• _WORK TO COMPLETE_
Every line below should be repeated exactly as written.

• _MATERIALS PROVIDED_
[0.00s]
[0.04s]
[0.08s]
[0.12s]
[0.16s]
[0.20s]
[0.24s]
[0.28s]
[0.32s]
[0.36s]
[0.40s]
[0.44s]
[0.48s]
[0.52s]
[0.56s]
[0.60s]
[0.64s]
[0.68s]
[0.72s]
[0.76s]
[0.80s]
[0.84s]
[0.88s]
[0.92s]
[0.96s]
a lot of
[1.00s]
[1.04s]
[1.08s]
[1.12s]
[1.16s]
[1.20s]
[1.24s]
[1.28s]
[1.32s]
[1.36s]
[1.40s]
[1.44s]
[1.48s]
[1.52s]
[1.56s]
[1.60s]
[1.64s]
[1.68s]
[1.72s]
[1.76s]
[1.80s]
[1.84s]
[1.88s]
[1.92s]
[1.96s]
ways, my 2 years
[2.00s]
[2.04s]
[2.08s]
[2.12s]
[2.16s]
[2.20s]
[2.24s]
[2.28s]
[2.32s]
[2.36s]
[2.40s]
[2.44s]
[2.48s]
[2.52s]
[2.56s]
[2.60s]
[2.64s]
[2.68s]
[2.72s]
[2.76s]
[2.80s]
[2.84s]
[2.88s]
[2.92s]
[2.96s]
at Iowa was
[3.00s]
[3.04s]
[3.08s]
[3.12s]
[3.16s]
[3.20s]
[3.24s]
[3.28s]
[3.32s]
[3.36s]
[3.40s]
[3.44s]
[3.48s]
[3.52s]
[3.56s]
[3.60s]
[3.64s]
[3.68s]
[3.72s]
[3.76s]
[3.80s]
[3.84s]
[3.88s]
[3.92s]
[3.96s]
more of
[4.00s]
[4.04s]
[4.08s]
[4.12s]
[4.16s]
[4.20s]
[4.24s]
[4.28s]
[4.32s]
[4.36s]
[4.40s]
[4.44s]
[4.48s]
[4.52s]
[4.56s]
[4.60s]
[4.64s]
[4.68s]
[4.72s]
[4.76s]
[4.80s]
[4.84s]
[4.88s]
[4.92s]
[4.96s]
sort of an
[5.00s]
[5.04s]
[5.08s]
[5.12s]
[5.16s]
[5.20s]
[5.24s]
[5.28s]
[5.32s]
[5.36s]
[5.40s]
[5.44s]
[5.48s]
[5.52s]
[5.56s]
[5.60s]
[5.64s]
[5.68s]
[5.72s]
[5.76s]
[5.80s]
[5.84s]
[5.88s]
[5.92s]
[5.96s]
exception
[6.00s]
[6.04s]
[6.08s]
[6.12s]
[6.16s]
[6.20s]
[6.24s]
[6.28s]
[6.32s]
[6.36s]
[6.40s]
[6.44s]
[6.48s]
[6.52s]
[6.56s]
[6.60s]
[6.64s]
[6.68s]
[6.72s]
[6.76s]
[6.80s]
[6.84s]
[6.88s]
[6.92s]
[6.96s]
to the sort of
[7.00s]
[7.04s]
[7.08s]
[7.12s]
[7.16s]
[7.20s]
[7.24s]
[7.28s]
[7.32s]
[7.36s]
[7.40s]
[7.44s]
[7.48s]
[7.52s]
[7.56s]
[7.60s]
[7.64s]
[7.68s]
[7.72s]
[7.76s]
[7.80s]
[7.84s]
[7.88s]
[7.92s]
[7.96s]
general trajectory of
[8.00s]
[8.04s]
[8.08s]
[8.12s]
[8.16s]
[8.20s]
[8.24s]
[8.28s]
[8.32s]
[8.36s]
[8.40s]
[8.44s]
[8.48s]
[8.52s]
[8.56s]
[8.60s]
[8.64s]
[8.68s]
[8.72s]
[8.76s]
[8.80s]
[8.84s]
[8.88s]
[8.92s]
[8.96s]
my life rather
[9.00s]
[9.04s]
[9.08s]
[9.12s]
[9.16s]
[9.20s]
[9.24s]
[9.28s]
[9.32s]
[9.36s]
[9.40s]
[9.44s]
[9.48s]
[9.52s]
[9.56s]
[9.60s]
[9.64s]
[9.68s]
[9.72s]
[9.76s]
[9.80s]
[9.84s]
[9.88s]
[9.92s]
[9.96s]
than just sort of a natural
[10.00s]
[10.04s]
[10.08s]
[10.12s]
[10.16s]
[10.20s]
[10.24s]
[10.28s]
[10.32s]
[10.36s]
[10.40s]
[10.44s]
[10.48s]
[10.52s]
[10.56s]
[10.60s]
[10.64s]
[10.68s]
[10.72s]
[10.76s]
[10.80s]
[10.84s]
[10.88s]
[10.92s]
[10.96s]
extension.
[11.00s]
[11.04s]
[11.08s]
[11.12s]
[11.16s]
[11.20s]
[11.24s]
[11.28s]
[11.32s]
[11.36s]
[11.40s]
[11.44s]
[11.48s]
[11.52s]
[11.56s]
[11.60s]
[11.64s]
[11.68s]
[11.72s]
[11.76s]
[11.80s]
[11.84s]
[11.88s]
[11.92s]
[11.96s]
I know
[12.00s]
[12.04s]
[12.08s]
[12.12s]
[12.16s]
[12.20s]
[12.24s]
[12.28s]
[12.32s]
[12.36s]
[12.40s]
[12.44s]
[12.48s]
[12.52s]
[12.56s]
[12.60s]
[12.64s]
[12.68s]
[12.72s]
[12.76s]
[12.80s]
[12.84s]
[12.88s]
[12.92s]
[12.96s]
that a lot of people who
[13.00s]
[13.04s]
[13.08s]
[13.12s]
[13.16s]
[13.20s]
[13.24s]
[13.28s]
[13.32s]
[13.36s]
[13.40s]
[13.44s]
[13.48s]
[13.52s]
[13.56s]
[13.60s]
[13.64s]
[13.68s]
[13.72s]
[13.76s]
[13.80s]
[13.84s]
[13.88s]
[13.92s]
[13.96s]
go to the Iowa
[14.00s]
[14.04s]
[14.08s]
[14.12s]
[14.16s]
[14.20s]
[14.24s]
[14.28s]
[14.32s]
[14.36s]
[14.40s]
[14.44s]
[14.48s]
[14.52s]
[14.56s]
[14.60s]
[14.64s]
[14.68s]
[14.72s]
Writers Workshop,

• _FINISHED TASK_
[0.00s]
[0.04s]
[0.08s]
[0.12s]
[0.16s]
[0.20s]
[0.24s]
[0.28s]
[0.32s]
[0.36s]
[0.40s]
[0.44s]
[0.48s]
[0.52s]
[0.56s]
[0.60s]
[0.64s]
[0.68s]
[0.72s]
[0.76s]
[0.80s]
[0.84s]
[0.88s]
[0.92s]
[0.96s]
a lot of
[1.00s]
[1.04s]
[1.08s]
[1.12s]
[1.16s]
[1.20s]
[1.24s]
[1.28s]
[1.32s]
[1.36s]
[1.40s]
[1.44s]
[1.48s]
[1.52s]
[1.56s]
[1.60s]
[1.64s]
[1.68s]
[1.72s]
[1.76s]
[1.80s]
[1.84s]
[1.88s]
[1.92s]
[1.96s]
ways, my 2 years
[2.00s]
[2.04s]
[2.08s]
[2.12s]
[2.16s]
[2.20s]
[2.24s]
[2.28s]
[2.32s]
[2.36s]
[2.40s]
[2.44s]
[2.48s]
[2.52s]
[2.56s]
[2.60s]
[2.64s]
[2.68s]
[2.72s]
[2.76s]
[2.80s]
[2.84s]
[2.88s]
[2.92s]
[2.96s]
at Iowa was
[3.00s]
[3.04s]
[3.08s]
[3.12s]
[3.16s]
[3.20s]
[3.24s]
[3.28s]
[3.32s]
[3.36s]
[3.40s]
[3.44s]
[3.48s]
[3.52s]
[3.56s]
[3.60s]
[3.64s]
[3.68s]
[3.72s]
[3.76s]
[3.80s]
[3.84s]
[3.88s]
[3.92s]
[3.96s]
more of
[4.00s]
[4.04s]
[4.08s]
[4.12s]
[4.16s]
[4.20s]
[4.24s]
[4.28s]
[4.32s]
[4.36s]
[4.40s]
[4.44s]
[4.48s]
[4.52s]
[4.56s]
[4.60s]
[4.64s]
[4.68s]
[4.72s]
[4.76s]
[4.80s]
[4.84s]
[4.88s]
[4.92s]
[4.96s]
sort of an
[5.00s]
[5.04s]
[5.08s]
[5.12s]
[5.16s]
[5.20s]
[5.24s]
[5.28s]
[5.32s]
[5.36s]
[5.40s]
[5.44s]
[5.48s]
[5.52s]
[5.56s]
[5.60s]
[5.64s]
[5.68s]
[5.72s]
[5.76s]
[5.80s]
[5.84s]
[5.88s]
[5.92s]
[5.96s]
exception
[6.00s]
[6.04s]
[6.08s]
[6.12s]
[6.16s]
[6.20s]
[6.24s]
[6.28s]
[6.32s]
[6.36s]
[6.40s]
[6.44s]
[6.48s]
[6.52s]
[6.56s]
[6.60s]
[6.64s]
[6.68s]
[6.72s]
[6.76s]
[6.80s]
[6.84s]
[6.88s]
[6.92s]
[6.96s]
to the sort of
[7.00s]
[7.04s]
[7.08s]
[7.12s]
[7.16s]
[7.20s]
[7.24s]
[7.28s]
[7.32s]
[7.36s]
[7.40s]
[7.44s]
[7.48s]
[7.52s]
[7.56s]
[7.60s]
[7.64s]
[7.68s]
[7.72s]
[7.76s]
[7.80s]
[7.84s]
[7.88s]
[7.92s]
[7.96s]
general trajectory of
[8.00s]
[8.04s]
[8.08s]
[8.12s]
[8.16s]
[8.20s]
[8.24s]
[8.28s]
[8.32s]
[8.36s]
[8.40s]
[8.44s]
[8.48s]
[8.52s]
[8.56s]
[8.60s]
[8.64s]
[8.68s]
[8.72s]
[8.76s]
[8.80s]
[8.84s]
[8.88s]
[8.92s]
[8.96s]
my life rather
[9.00s]
[9.04s]
[9.08s]
[9.12s]
[9.16s]
[9.20s]
[9.24s]
[9.28s]
[9.32s]
[9.36s]
[9.40s]
[9.44s]
[9.48s]
[9.52s]
[9.56s]
[9.60s]
[9.64s]
[9.68s]
[9.72s]
[9.76s]
[9.80s]
[9.84s]
[9.88s]
[9.92s]
[9.96s]
than just sort of a natural
[10.00s]
[10.04s]
[10.08s]
[10.12s]
[10.16s]
[10.20s]
[10.24s]
[10.28s]
[10.32s]
[10.36s]
[10.40s]
[10.44s]
[10.48s]
[10.52s]
[10.56s]
[10.60s]
[10.64s]
[10.68s]
[10.72s]
[10.76s]
[10.80s]
[10.84s]
[10.88s]
[10.92s]
[10.96s]
extension.
[11.00s]
[11.04s]
[11.08s]
[11.12s]
[11.16s]
[11.20s]
[11.24s]
[11.28s]
[11.32s]
[11.36s]
[11.40s]
[11.44s]
[11.48s]
[11.52s]
[11.56s]
[11.60s]
[11.64s]
[11.68s]
[11.72s]
[11.76s]
[11.80s]
[11.84s]
[11.88s]
[11.92s]
[11.96s]
I know
[12.00s]
[12.04s]
[12.08s]
[12.12s]
[12.16s]
[12.20s]
[12.24s]
[12.28s]
[12.32s]
[12.36s]
[12.40s]
[12.44s]
[12.48s]
[12.52s]
[12.56s]
[12.60s]
[12.64s]
[12.68s]
[12.72s]
[12.76s]
[12.80s]
[12.84s]
[12.88s]
[12.92s]
[12.96s]
that a lot of people who
[13.00s]
[13.04s]
[13.08s]
[13.12s]
[13.16s]
[13.20s]
[13.24s]
[13.28s]
[13.32s]
[13.36s]
[13.40s]
[13.44s]
[13.48s]
[13.52s]
[13.56s]
[13.60s]
[13.64s]
[13.68s]
[13.72s]
[13.76s]
[13.80s]
[13.84s]
[13.88s]
[13.92s]
[13.96s]
go to the Iowa
[14.00s]
[14.04s]
[14.08s]
[14.12s]
[14.16s]
[14.20s]
[14.24s]
[14.28s]
[14.32s]
[14.36s]
[14.40s]
[14.44s]
[14.48s]
[14.52s]
[14.56s]
[14.60s]
[14.64s]
[14.68s]
[14.72s]
Writers Workshop,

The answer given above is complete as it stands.